Un fleuve dans son lit coulait paisiblement ;
Le vallon qu'arrosait son eau limpide et pure,
Riche de tous les dons que produit la nature,
Offrait à l'œil charmé l'aspect le plus riant.
Mais sur la terre, hélas ! il n'est rien de durable ;
Tout commence et finit, Dieu seul est immuable.
Un trop funeste orage, en grossissant les eaux,
Couvrit ce beau pays d'un déluge de maux.
Le fleuve franchissant son antique rivage,
Se change tout à coup en torrent destructeur,
Et répandant partout l'épouvante et l'horreur,
Dans les champs désolés s'ouvre un nouveau passage.
Nul ne peut arrêter son cours impétueux ;
On gémit, on se borne à de stériles vœux.
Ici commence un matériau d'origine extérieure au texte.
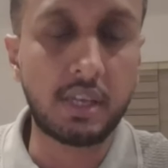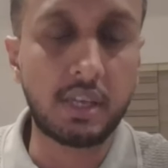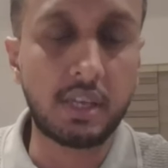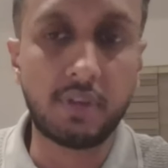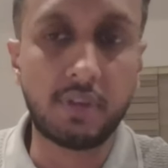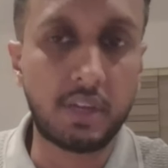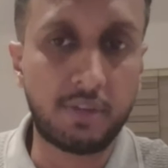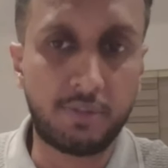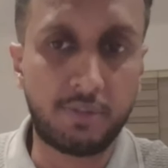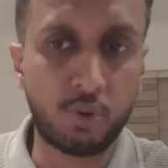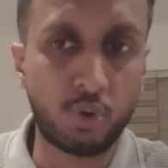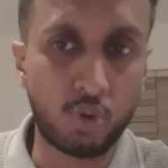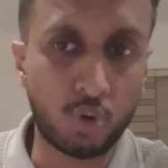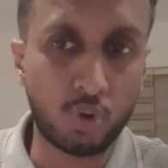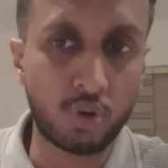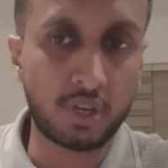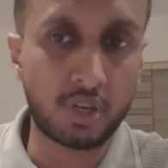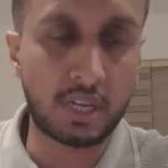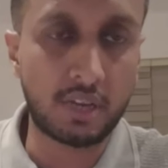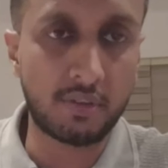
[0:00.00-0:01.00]
Even if you
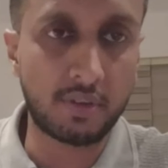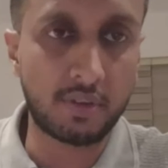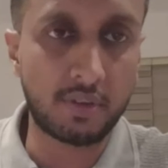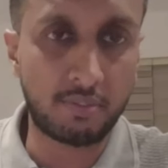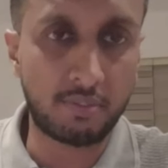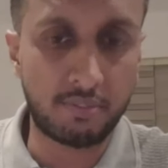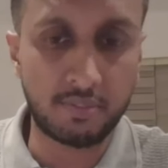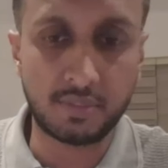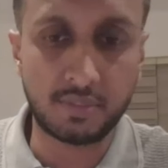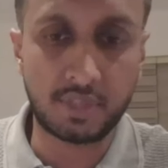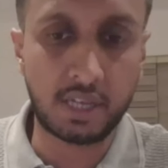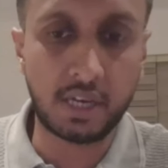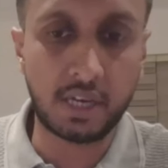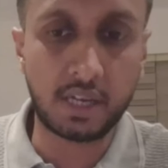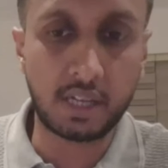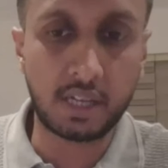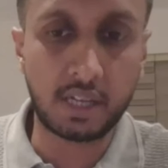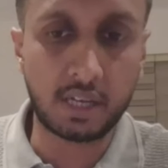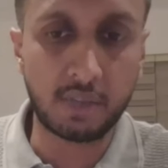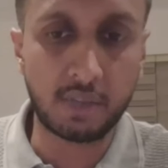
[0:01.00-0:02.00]
don't have a
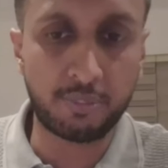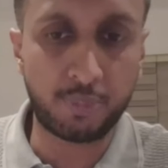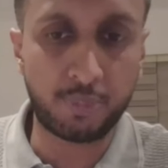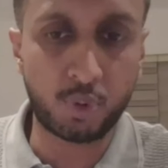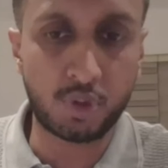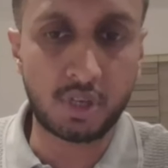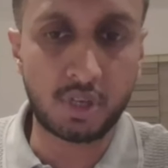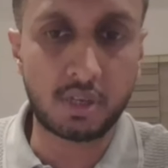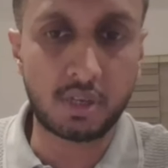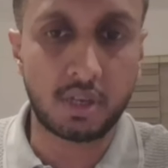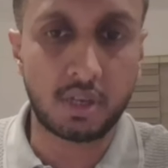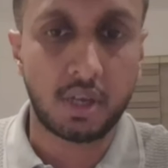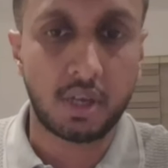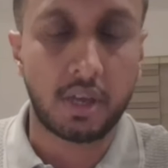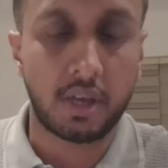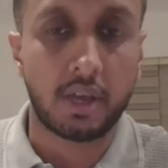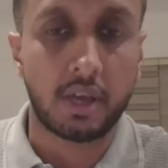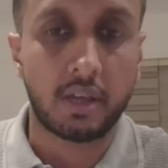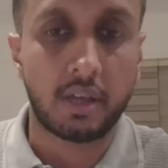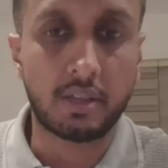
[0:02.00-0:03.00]
genetic component,
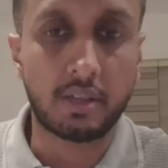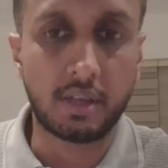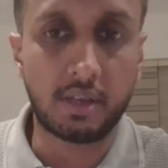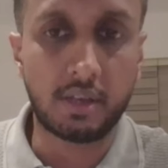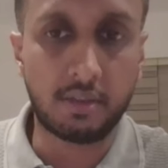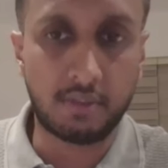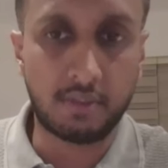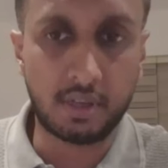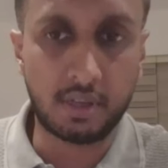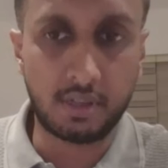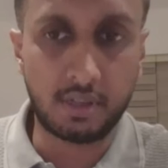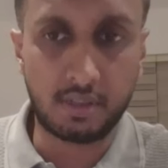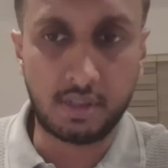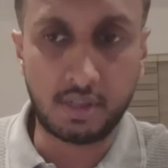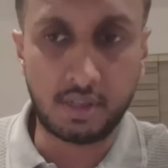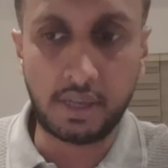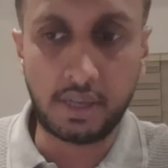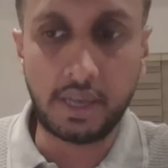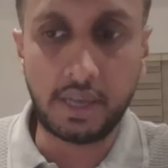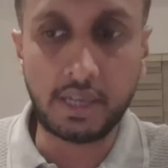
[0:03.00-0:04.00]
the, the,
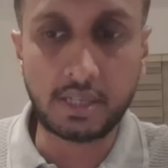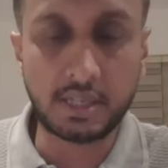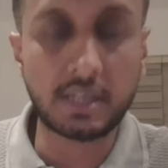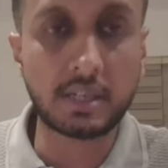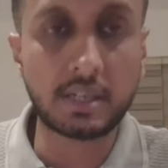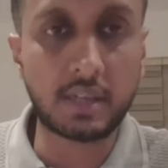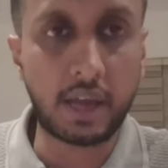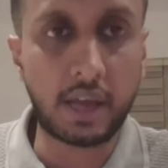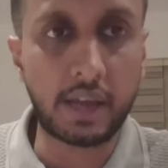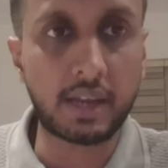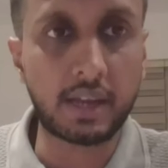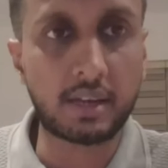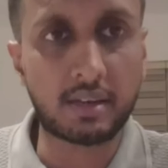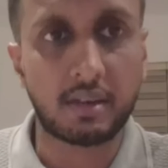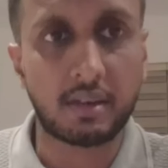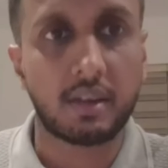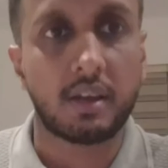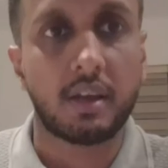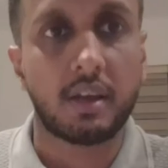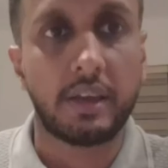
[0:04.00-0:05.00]
the Asian diet,
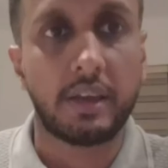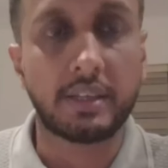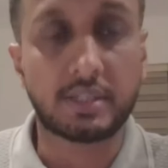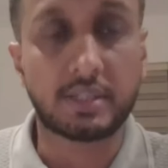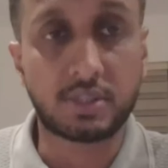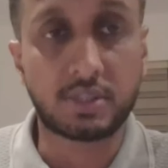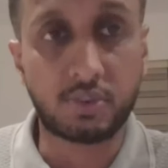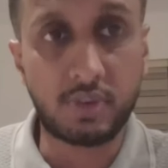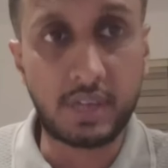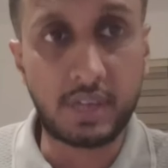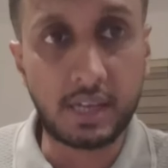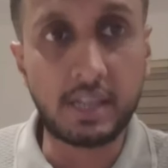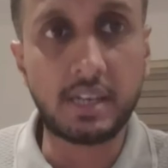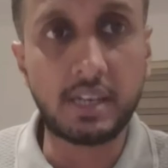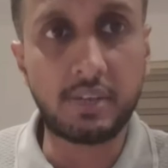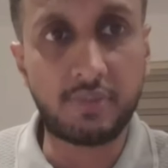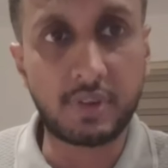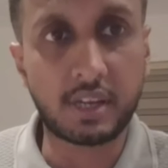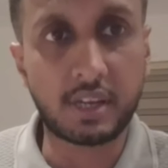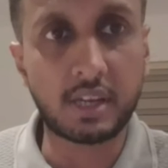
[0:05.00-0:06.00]
it's really
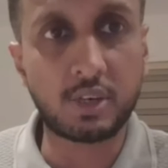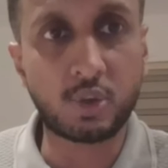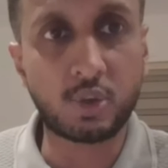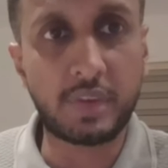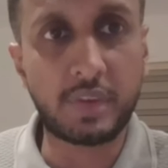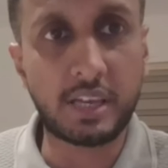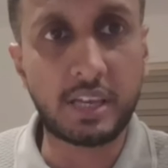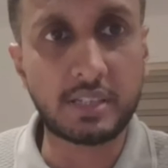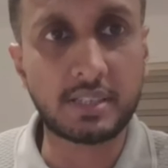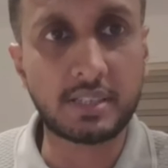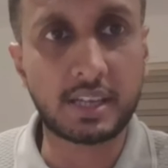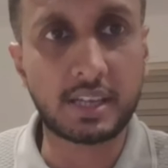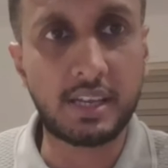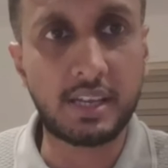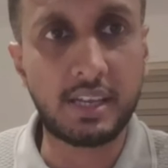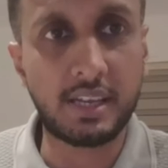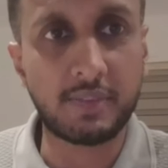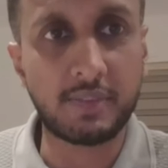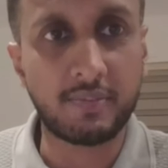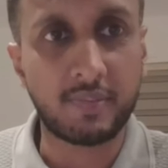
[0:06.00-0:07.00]
difficult to
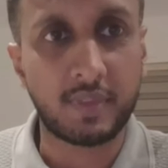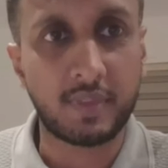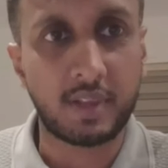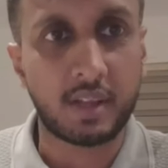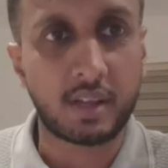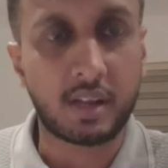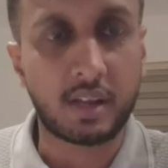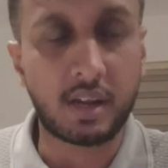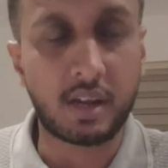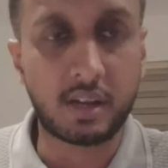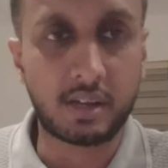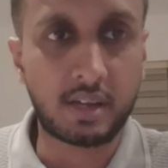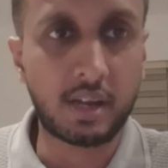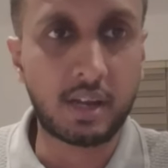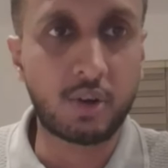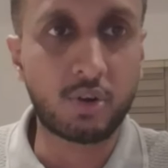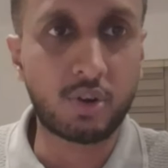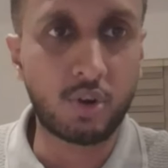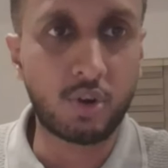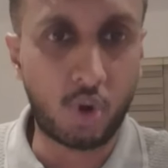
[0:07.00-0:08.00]
basically cut
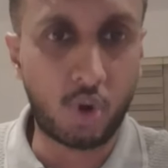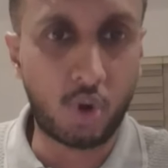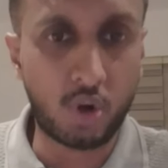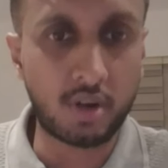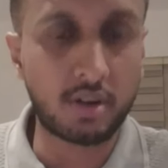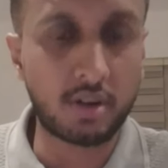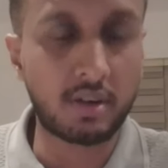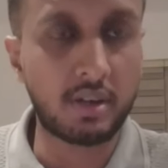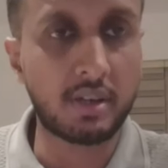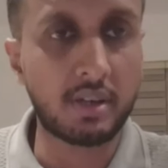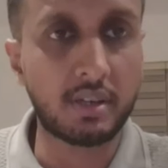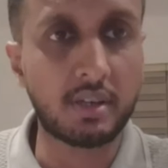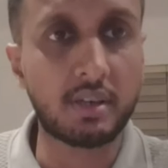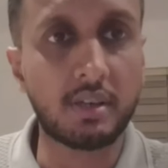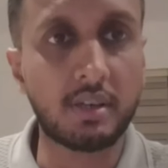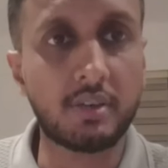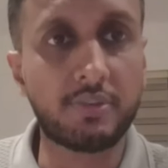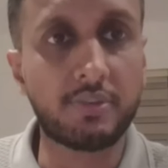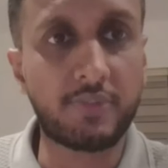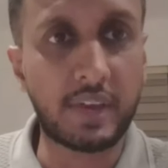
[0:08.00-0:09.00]
down on
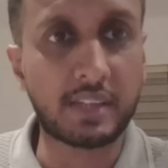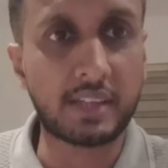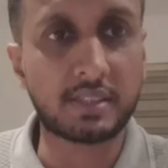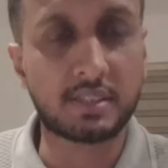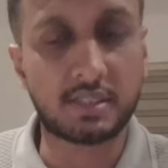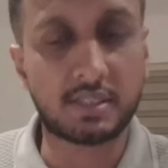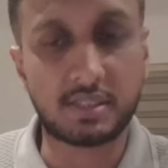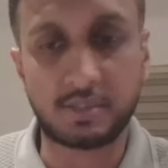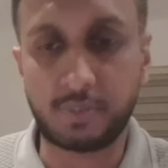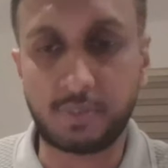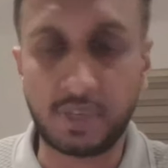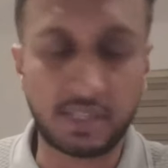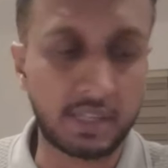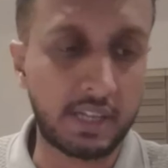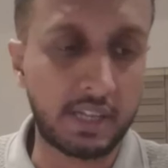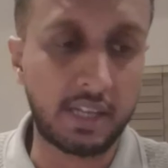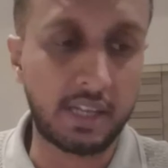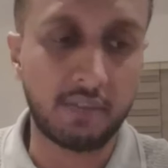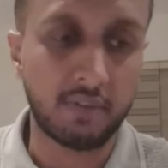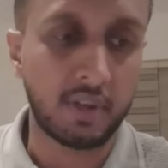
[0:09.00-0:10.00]
fats,
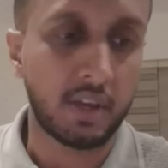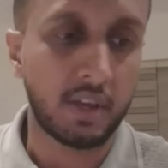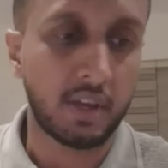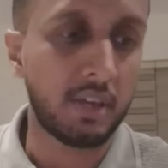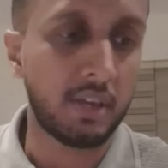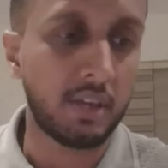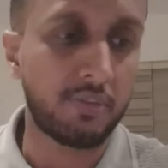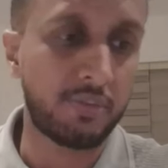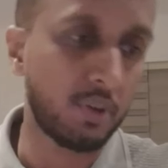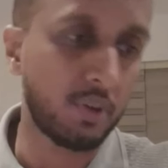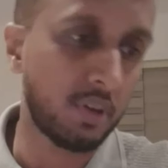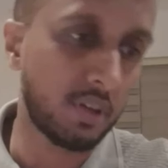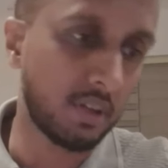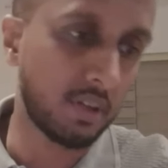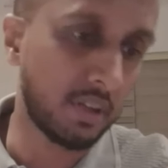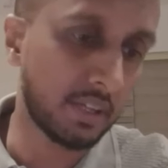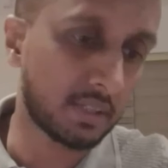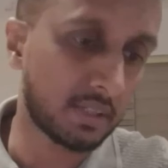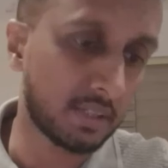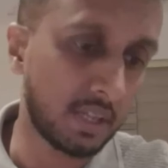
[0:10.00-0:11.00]
especially if you,
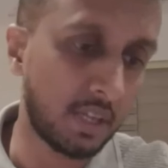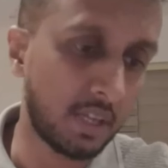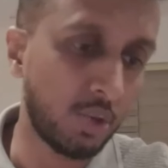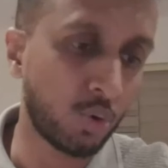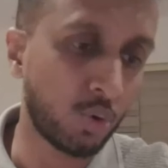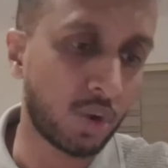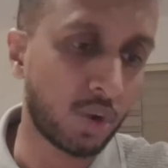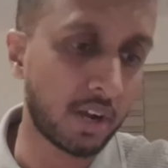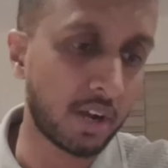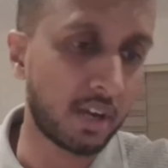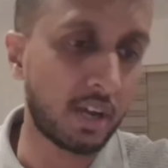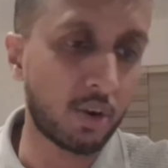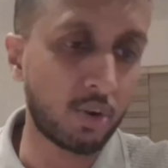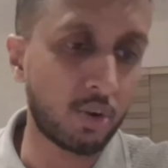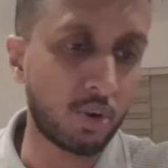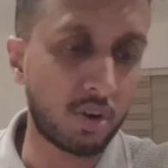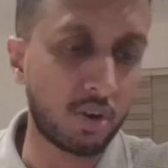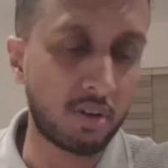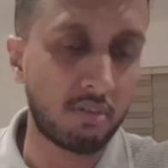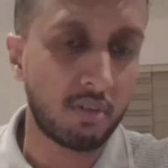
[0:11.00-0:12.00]
let's say you cut down
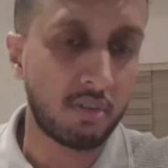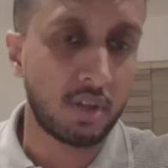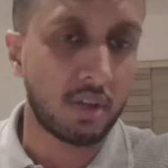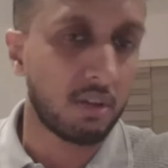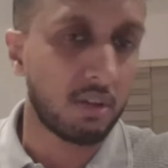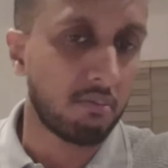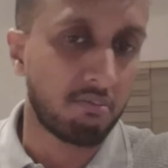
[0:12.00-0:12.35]
on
Le temps, dont le pouvair change à son gré le monde,
Vient enfin modérer sa course vagabonde.
Sortant de leur stupeur, quelques hommes alors
A ce qu'a fait le temps unissent leurs efforts ;
Et leur faible travail, quoique très-éphémère,
Peut encore apporter un secours nécessaire,
Jusqu'à l'heureux moment où le sort moins jaloux,
Détournant du canton le céleste courroux,
Ramène dans son sein un ange tutélaire
Qui du pauvre habitant vient finir la misère.
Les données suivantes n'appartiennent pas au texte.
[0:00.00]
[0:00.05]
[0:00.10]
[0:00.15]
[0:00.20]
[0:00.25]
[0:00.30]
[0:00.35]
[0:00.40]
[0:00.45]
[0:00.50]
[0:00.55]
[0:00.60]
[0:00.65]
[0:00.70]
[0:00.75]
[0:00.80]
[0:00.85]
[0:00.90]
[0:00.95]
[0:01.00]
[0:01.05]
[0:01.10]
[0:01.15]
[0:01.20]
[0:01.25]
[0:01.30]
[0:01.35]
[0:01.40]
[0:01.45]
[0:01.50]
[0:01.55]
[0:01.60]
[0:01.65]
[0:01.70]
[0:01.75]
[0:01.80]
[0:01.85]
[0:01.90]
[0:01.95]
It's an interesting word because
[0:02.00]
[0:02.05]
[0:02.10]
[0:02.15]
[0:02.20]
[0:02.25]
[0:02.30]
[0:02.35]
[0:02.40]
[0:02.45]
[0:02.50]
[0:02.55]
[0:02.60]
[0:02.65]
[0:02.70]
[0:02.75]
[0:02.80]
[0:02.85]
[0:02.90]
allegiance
De ce fleuve lui seul pouvait régler le cours.
Comme il mettait ses soins à ce pénible ouvrage,
Ceux dont les eaux avaient envahi l'héritage
Viennent lui demander, implorant son secours,
Que dans leur ancien lit elles soient ramenées.
Le courant, leur dit- il, depuis longues années,
A travers le vallon s'en est fait un nouveau ;
N'allez pas, aggravant vos tristes destinées,
De l'inondation rappeler le fléau.
Le nouveau lit réclame un travail salutaire ;
Du fleuve gardez-vous d'en détourner le cours,
Car vous ne le pourriez qu'aux dépens de vos jours ;
A mieux l'y retenir travaillons au contraire,
A ses digues donnons la hauteur nécessaire ;
Instruits par le passé, faisons tous nos efforts
Pour qu'il ne sorte plus désormais de ses bords.
Oui, chacun s'écria, frappé de ce langage,
Il vaut mieux prévenir qu'aggraver le dommage.